[Dataset excerpts Boundary: Start]

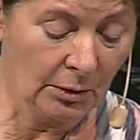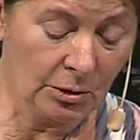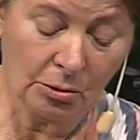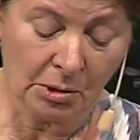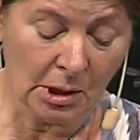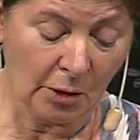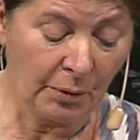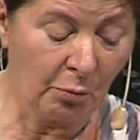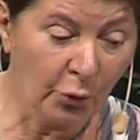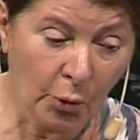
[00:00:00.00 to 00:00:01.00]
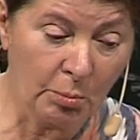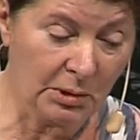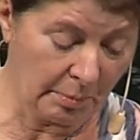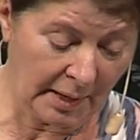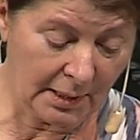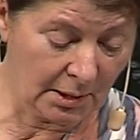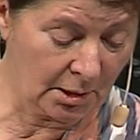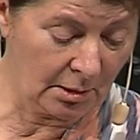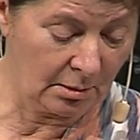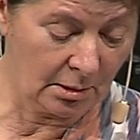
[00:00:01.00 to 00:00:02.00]
There's not enough informed
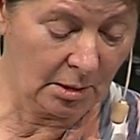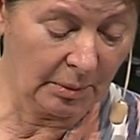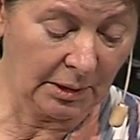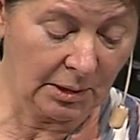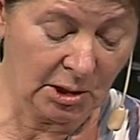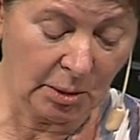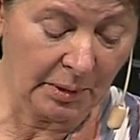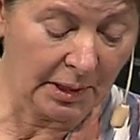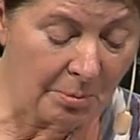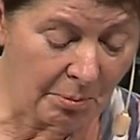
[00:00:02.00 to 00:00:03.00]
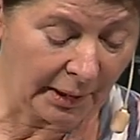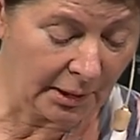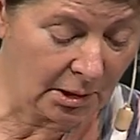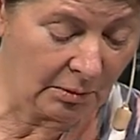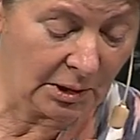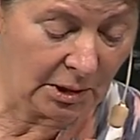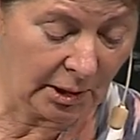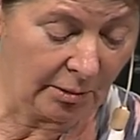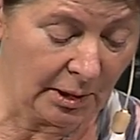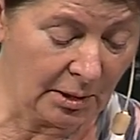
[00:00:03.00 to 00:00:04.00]
debate about the deeper impact of
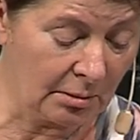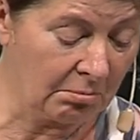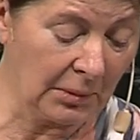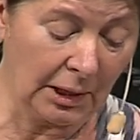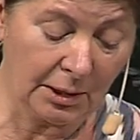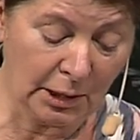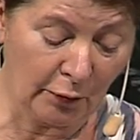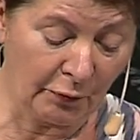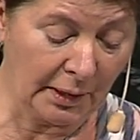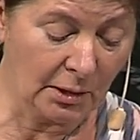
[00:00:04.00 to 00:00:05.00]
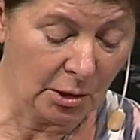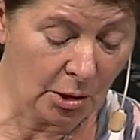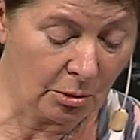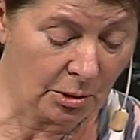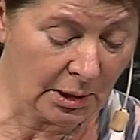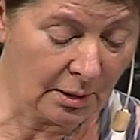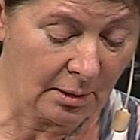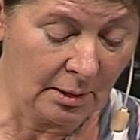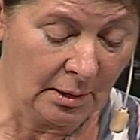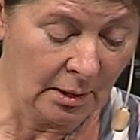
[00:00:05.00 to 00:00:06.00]
interiors, how they affect the user,
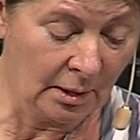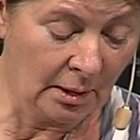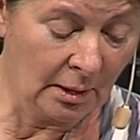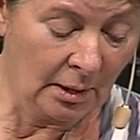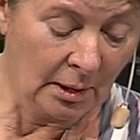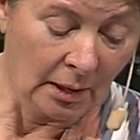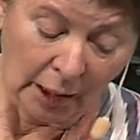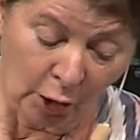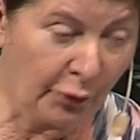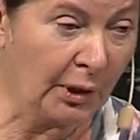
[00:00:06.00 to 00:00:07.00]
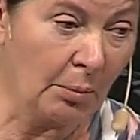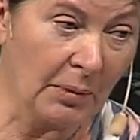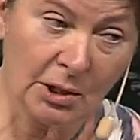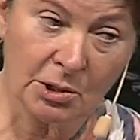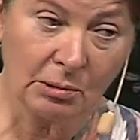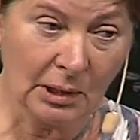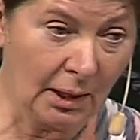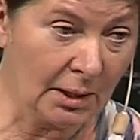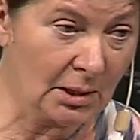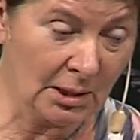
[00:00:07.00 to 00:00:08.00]
how for commercial
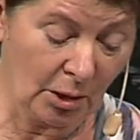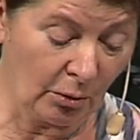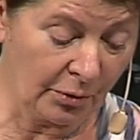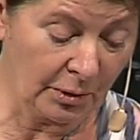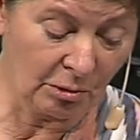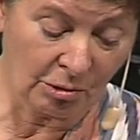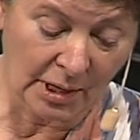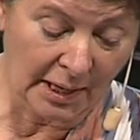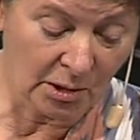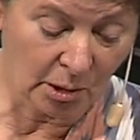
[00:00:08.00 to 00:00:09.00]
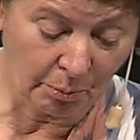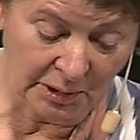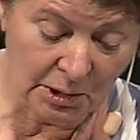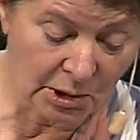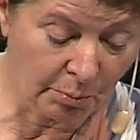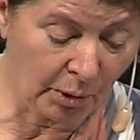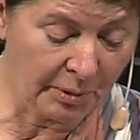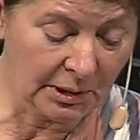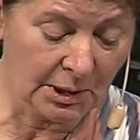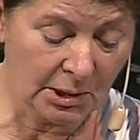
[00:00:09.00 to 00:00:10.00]
clients they often create the business
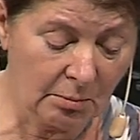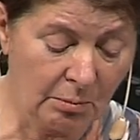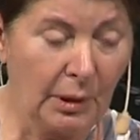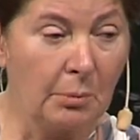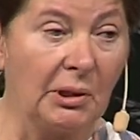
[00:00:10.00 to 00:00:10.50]
proposition by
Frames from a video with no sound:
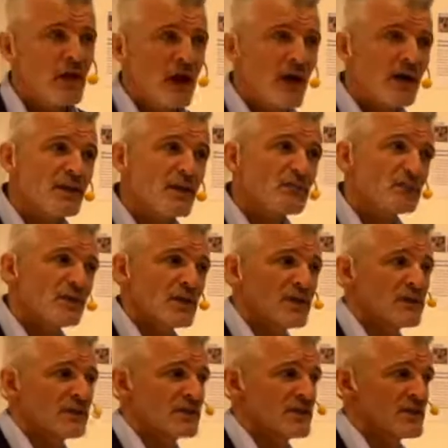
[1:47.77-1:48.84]
and that we
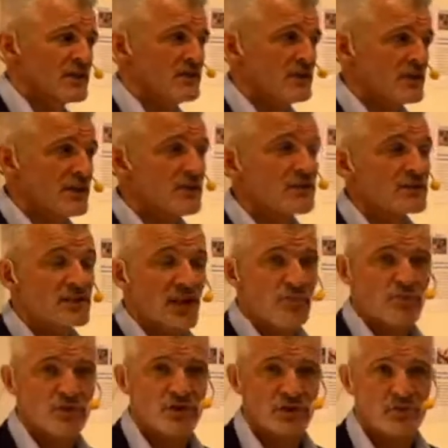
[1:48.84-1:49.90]
consider the
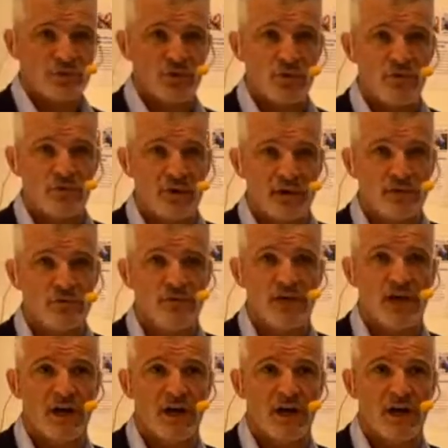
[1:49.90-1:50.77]
temperature profiles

[Dataset excerpts Boundary: End]

-- Prompt --
Retype, word for word, the lines from the one with "[00:00:05.00 to 00:00:06.00]" through the last line of the entries above, and only those lines. Leave pictures out.

-- Task response --
[00:00:05.00 to 00:00:06.00]
interiors, how they affect the user,
[00:00:06.00 to 00:00:07.00]
[00:00:07.00 to 00:00:08.00]
how for commercial
[00:00:08.00 to 00:00:09.00]
[00:00:09.00 to 00:00:10.00]
clients they often create the business
[00:00:10.00 to 00:00:10.50]
proposition by
Frames from a video with no sound:
[1:47.77-1:48.84]
and that we
[1:48.84-1:49.90]
consider the
[1:49.90-1:50.77]
temperature profiles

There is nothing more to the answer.